### Task details
Reproduce the data exactly as given, except for any images.

### Material supplied
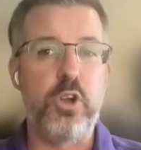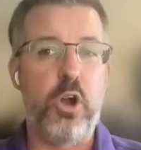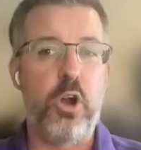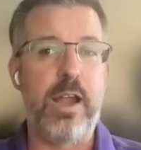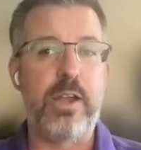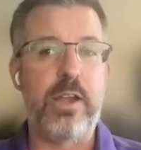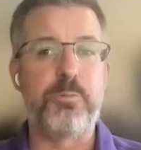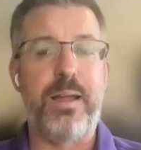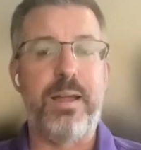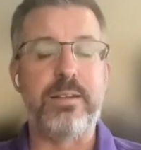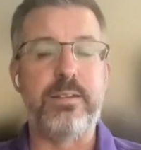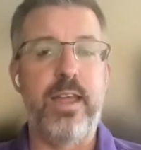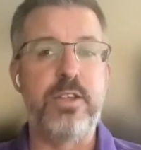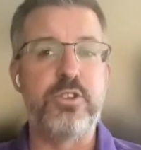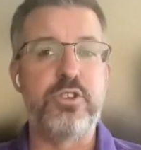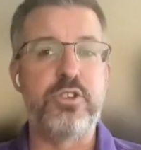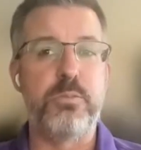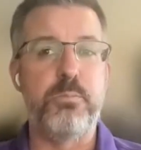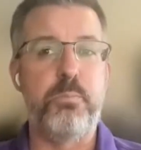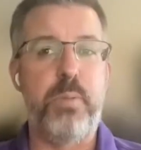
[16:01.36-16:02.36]
our
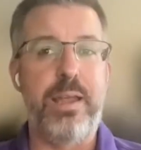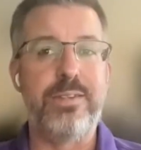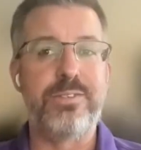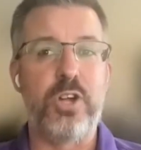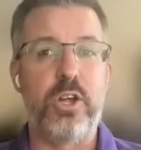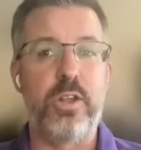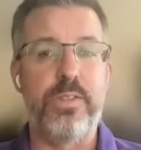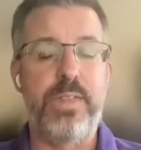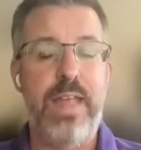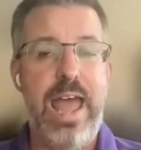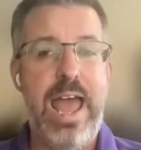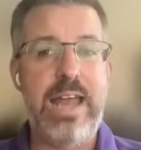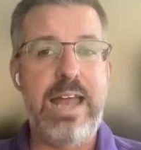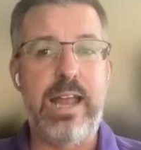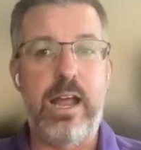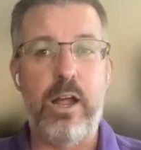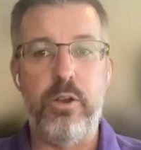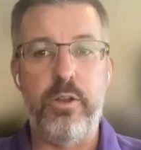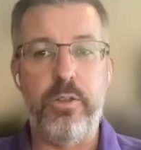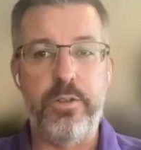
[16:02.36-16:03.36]
expectation based on that
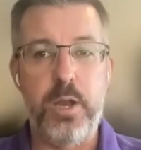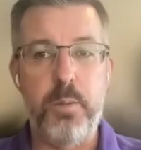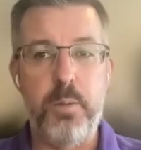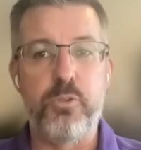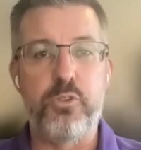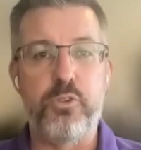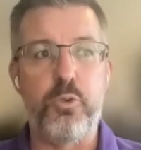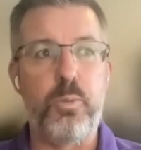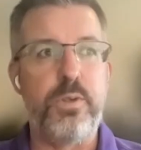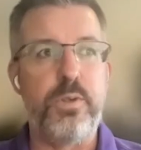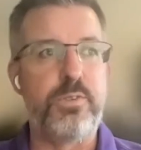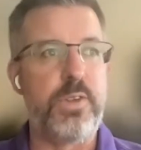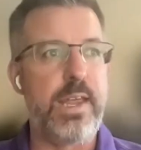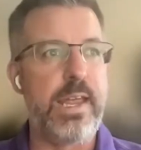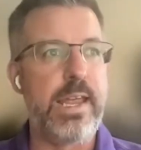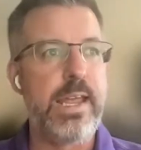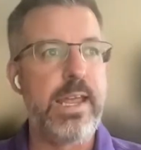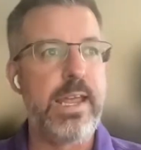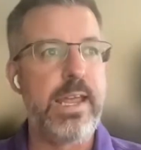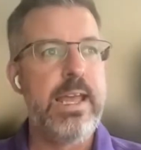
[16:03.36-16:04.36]
and on the numbers that we
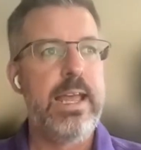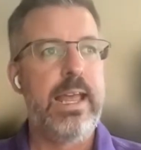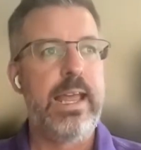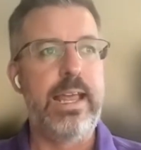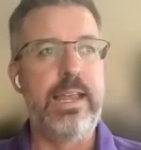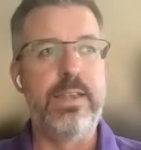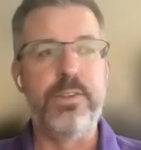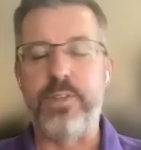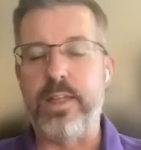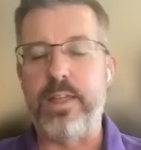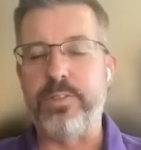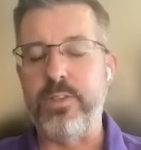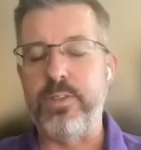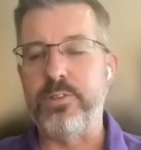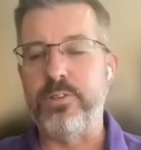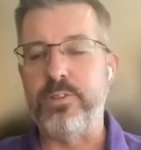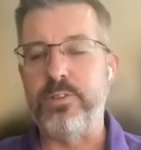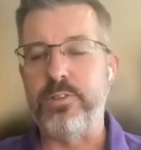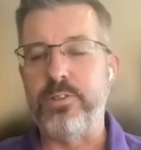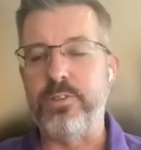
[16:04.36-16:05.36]
see is that this
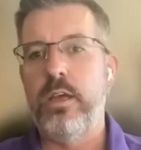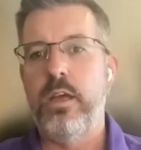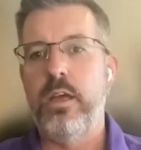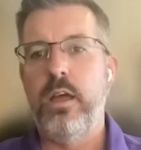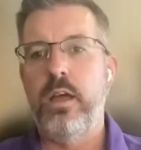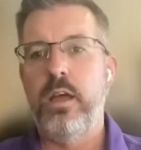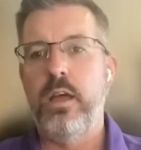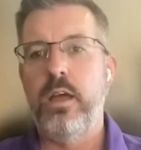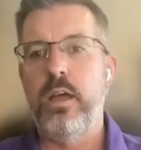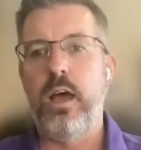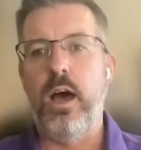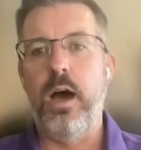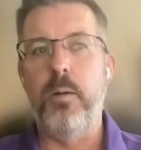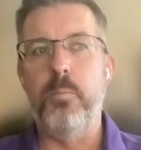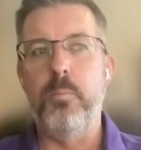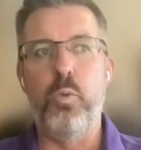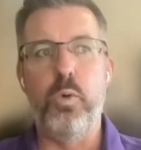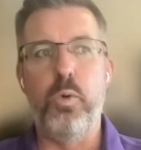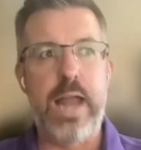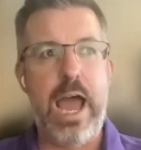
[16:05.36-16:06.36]
stock
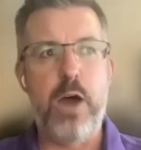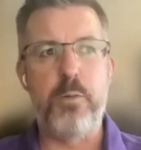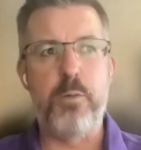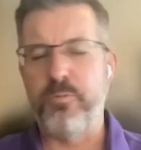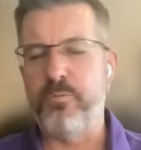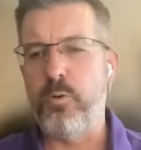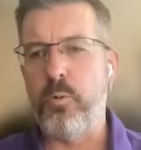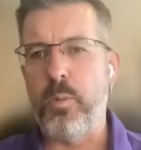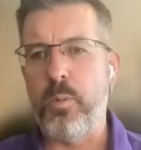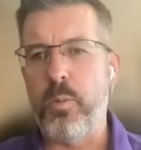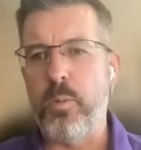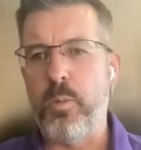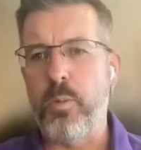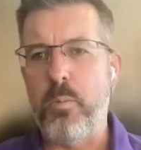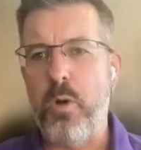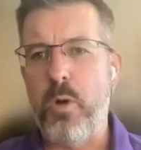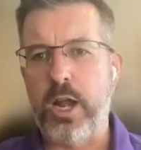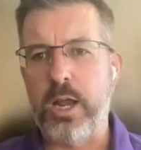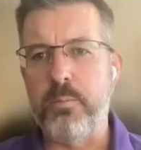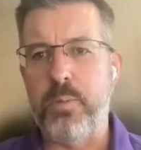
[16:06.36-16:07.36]
would outperform the
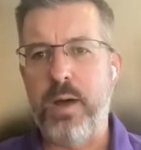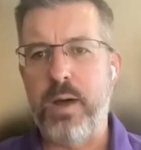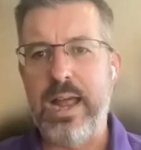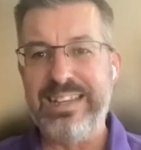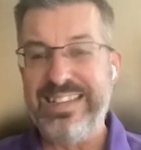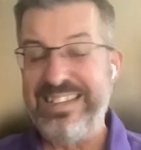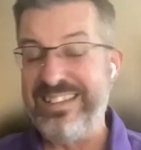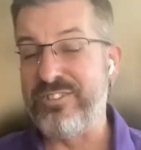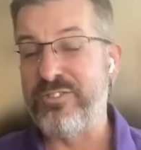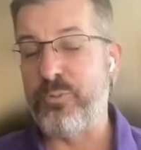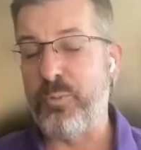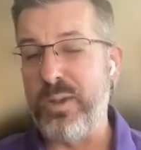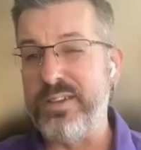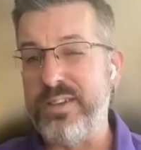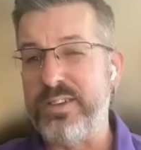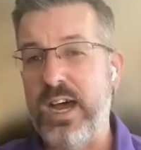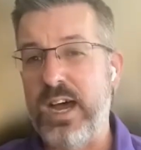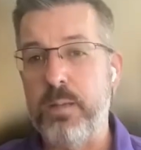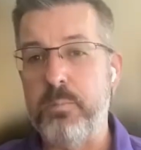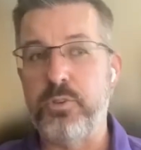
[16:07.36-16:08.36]
market by at least 3
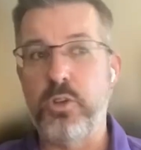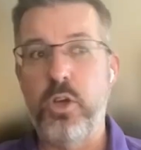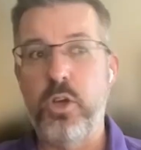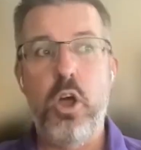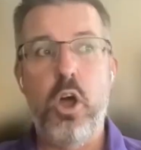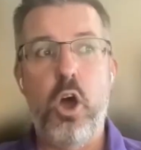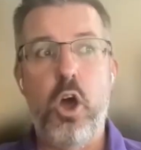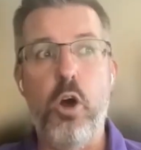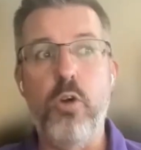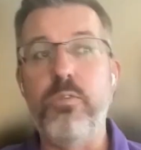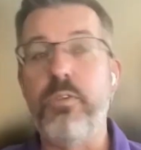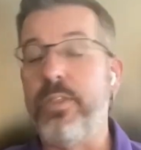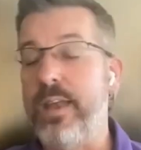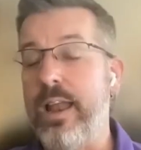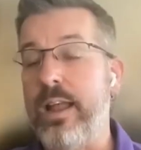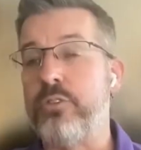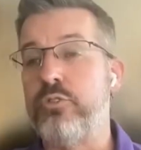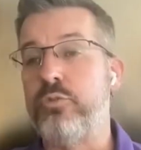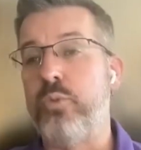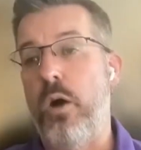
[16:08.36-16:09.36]
times over the
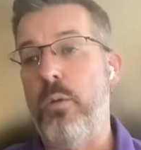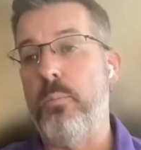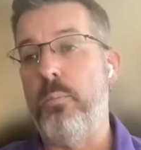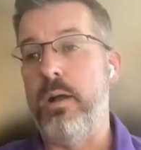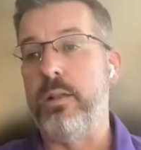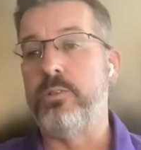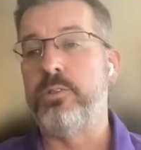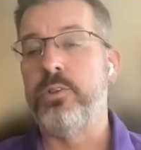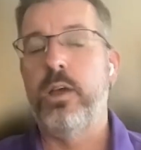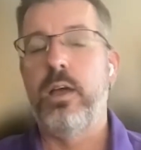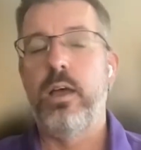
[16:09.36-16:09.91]
next 12 months.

### Written reply
[16:01.36-16:02.36]
our
[16:02.36-16:03.36]
expectation based on that
[16:03.36-16:04.36]
and on the numbers that we
[16:04.36-16:05.36]
see is that this
[16:05.36-16:06.36]
stock
[16:06.36-16:07.36]
would outperform the
[16:07.36-16:08.36]
market by at least 3
[16:08.36-16:09.36]
times over the
[16:09.36-16:09.91]
next 12 months.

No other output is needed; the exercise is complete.